Eating late at night causes more serious health reprecussions than expected

College eating habits signify the peak of unhealthy eating in your lifetime.

For the four years you attend university, you will have consumed thousands of processed foods, sugars, soft drinks (with or without alcohol) and saturated fats.

Sometimes you will binge, eating a significant portion of food in one sitting but not very often; other times, you will eat Canes, Chik-fil-A or In-N-Out habitually, and the non-nutritious foods end up turning into carbohydrates and digesting in your stomach.

This leads to a multitude of health concerns.

In the short run, you will obviously gain weight. Your skin will start to break out. You will feel fatigued easily, and you will continue to crave these processed foods as long as you eat them.

Usually a temporary change in diet and exercise solves the problem. At our prime physical age, our metabolisms are fast enough to break down and drop the extra pounds if any are gained. Then, once we are at a healthy body weight and size we are comfortable with, we tend to slip back into our indulgent and unhealthy tendencies.

This cyclical process continues throughout college, but usually declines once you are older.

After years of ingesting processed food and boxed sweets, your body eventually realizes how horrible it makes you feel. You tend to stick to your healthier eating habits and work out regularly in order to maintain your body and elongate your lifespan once you are a full-blown adult (aka: graduated college).

However, if you do not realize that your body will not maintain its physique as it is now, you will unfortunately face many consequences.

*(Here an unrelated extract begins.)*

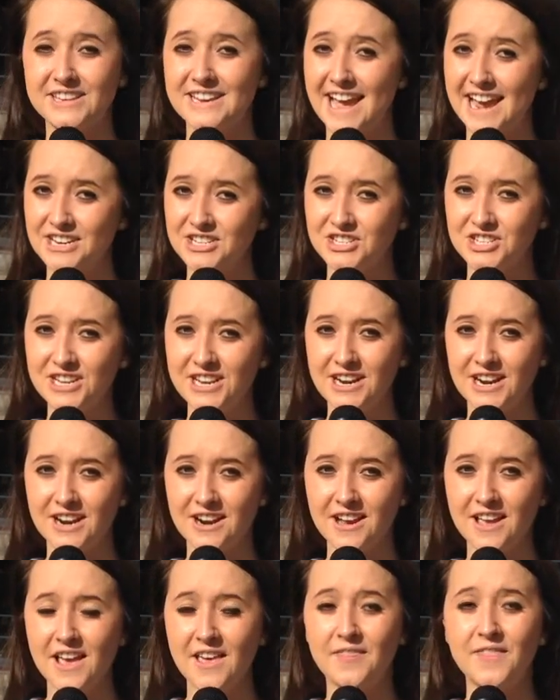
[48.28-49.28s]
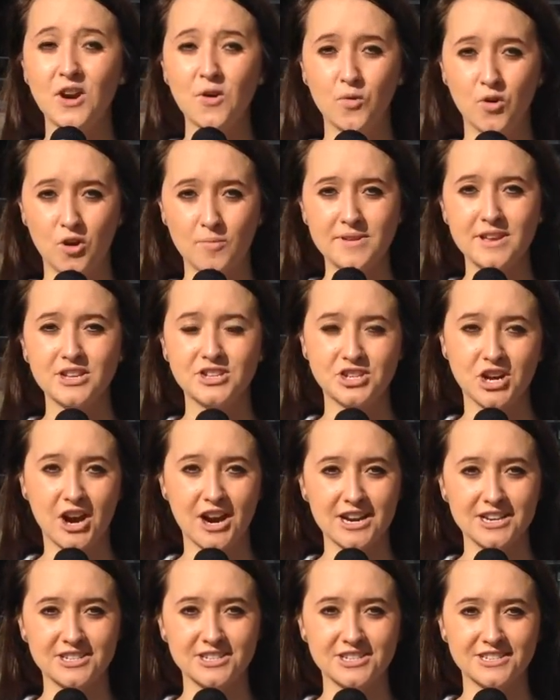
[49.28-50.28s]
to the next year, there will be a
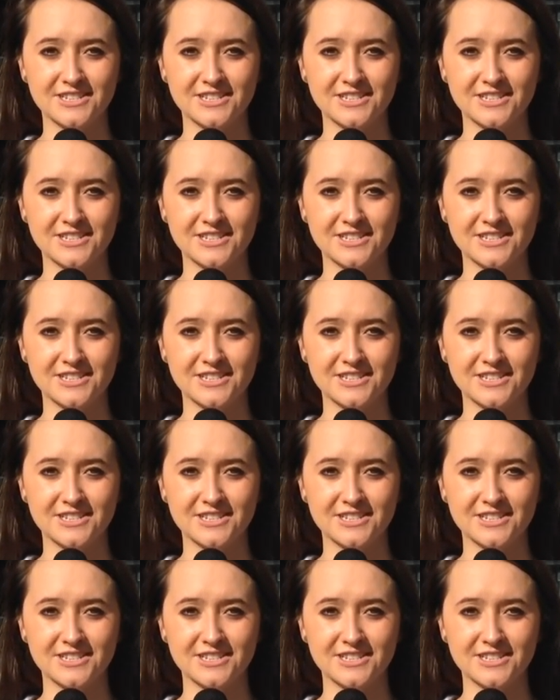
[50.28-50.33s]
charge.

And the most horrid one is acid reflux.

According to the New York Times, acid reflux (or gastroesophageal reflux disease) is when stomach contents (food or liquid) leak backwards from the stomach into the esophagus (the tube from the mouth to the stomach). This action can irritate the esophagus, causing heartburn and other symptoms. In the worst case scenario, it may lead to esophageal cancer.

It currently affects 40 percent of Americans, and it develops the moment fast food is considered part of your diet.

Acid reflux is developing more in younger patients due to the prominence of fast foods, easy-made and frozen food and drink products they are consuming.

Surprisingly enough, a factor contributing to acid reflux is eating late at night.

All the pizza at Mac’s Place, Whataburger and Jimmy John’s you decided to eat has found a way to haunt you in ways you didn’t expect.

It doesn’t even have to be unhealthy foods- studies have found that eating late at night makes us overeat in order to compensate for the lack of nutrition we restricted our bodies from during the day by skipping breakfast and prolonging lunch and dinner.

This allows symptoms of acid reflux to develop such as postnasal drip, sinus disease, hoarseness, heartburn and a chronic cough.

If these symptoms worsen, and eating habits do not change, this can lead to esophageal damage by burning holes through the mucous lining and increasing chances of throat cancer.

So what’s the solution?

It’s simply to cut back on unhealthy foods.

As hard as it is to abstain, your body retains all the food you’ve consumed, even when you can’t remember.

Skipping or delaying meals because you are busy with work, late to class or think you’re not “that hungry” does not justify these actions.

Your body is a machine. It needs fuel to run in the forms of carbohydrates, protein and fats.

But it needs healthy forms of these to run properly.

Cut back on the honey butter chicken biscuits, animal fries and pizzas. Do not consume these processed foods more than once every few weeks.

Instead, refuel by ingesting lean protein and plenty of fruits and vegetables.

In the long run your body will thank you.